Jeanologia urges the textile industry to accelerate PP spray phase-out after potassium permanganate was added to the ZDHC Chemical Watchlist.
Potassium permanganate has now been added to the Chemical Watchlist of the ZDHC Foundation, placing one of the denim industry’s most hazardous finishing chemicals under heightened scrutiny. The move reinforces a transition that Jeanologia has been advocating for more than a decade — the complete elimination of PP spray from denim production.
For years, Jeanologia has highlighted the serious risks associated with PP spray, particularly its impact on worker health, shop-floor safety and the environment. Its inclusion on the ZDHC Chemical Watchlist signals growing industry recognition of concerns long evident in garment finishing units worldwide.
PP spray is widely used to create localized worn and vintage effects on denim. However, the process exposes operators to hazardous chemical micro-particles and presents significant occupational health risks. Despite increasing awareness and the availability of safer alternatives, PP spray continues to be used in certain regions, affecting millions of workers globally, according to industry estimates.
Jeanologia eliminated PP spray from its own technology solutions in 2015, becoming the first provider to introduce a scalable industrial alternative using laser-based finishing. The company replaces PP spray through its laser technology integrated with the Light Bright tool and G2 Ozone systems. Together, these solutions deliver authentic vintage aesthetics without chemical application, while offering full digital control, safer working environments and consistent industrial performance.

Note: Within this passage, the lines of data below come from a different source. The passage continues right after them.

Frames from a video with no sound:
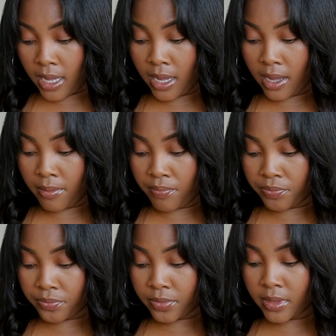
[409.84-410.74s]

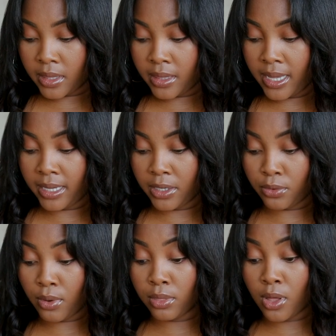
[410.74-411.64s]
Um, they can
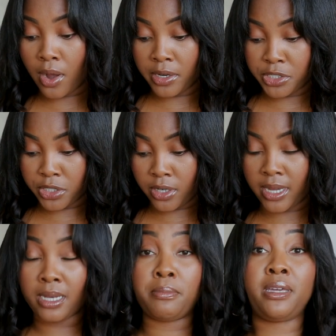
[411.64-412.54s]
grow larger
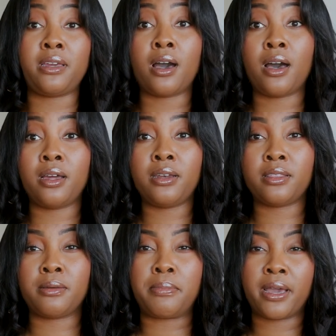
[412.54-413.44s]
and beyond
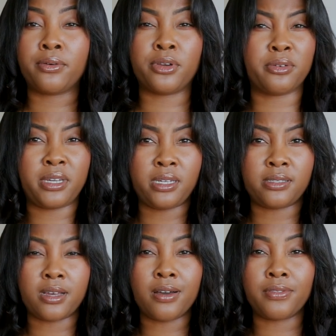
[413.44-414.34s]
the
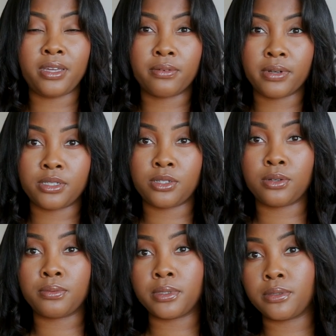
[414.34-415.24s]
boundaries of the
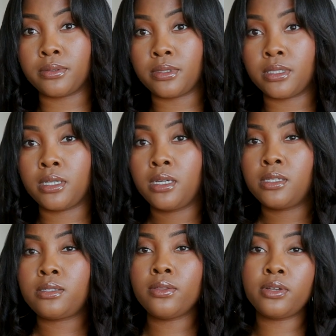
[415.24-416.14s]
original wound.
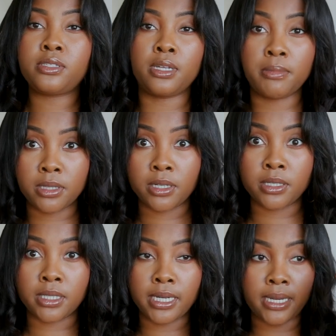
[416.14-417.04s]
So they're
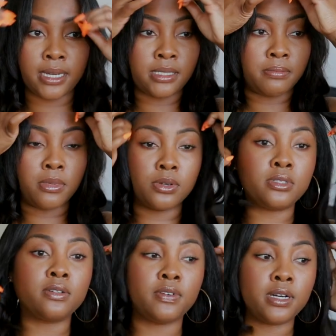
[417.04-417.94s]
similar and
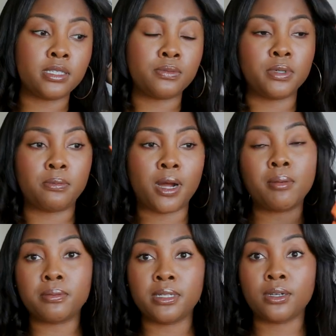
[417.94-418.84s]
most of us would
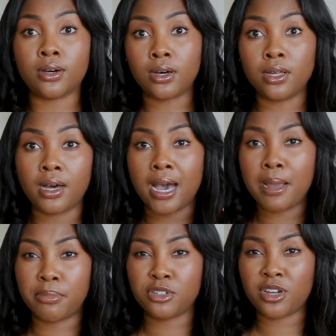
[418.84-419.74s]
probably call a
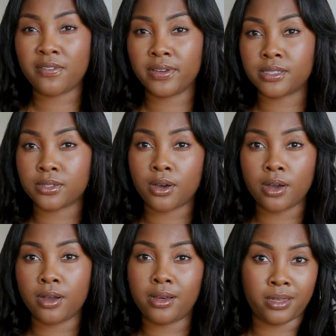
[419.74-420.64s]
hypertrophic
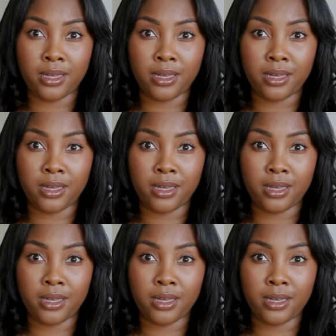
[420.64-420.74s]
scar a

The transition away from PP spray is further supported by Jeanologia’s Environmental Impact Measuring (EIM) platform. In its Innovations and Challenges in Denim Finishing 2024 report, EIM identifies potassium permanganate as one of the remaining high-risk processes in garment finishing and stresses the urgent need for safer, low-impact alternatives — particularly laser-based technologies.
“PP spray is a practice that belongs to the past,” said Carmen Silla, Global Marketing Director at Jeanologia. “This is not simply a compliance issue. It’s about protecting people and transforming how denim is produced. The technology to eliminate PP spray already exists and is fully scalable. What the industry needs now is the determination to move forward.”
Over the past decade, Jeanologia has progressively replaced some of the most hazardous denim finishing methods with eco-efficient technologies. The company was the first to eliminate sandblasting and has developed viable alternatives to stone washing, manual scraping and PP spray. Its laser and G2 Ozone technologies are now used globally, enabling brands to achieve desired aesthetics while improving worker safety, reducing chemical dependency and lowering water consumption — all with measurable environmental impact.
As transparency requirements, ESG reporting and chemical management standards continue to tighten, early adoption of safer technologies is increasingly seen as a competitive advantage. Jeanologia is urging brands, laundries and manufacturers to accelerate the shift toward chemical-free denim finishing.
According to the company, the tools are already in place, the transition is achievable, and the moment to act has arrived. The phase-out of PP spray, once viewed as aspirational, is now an established industrial reality.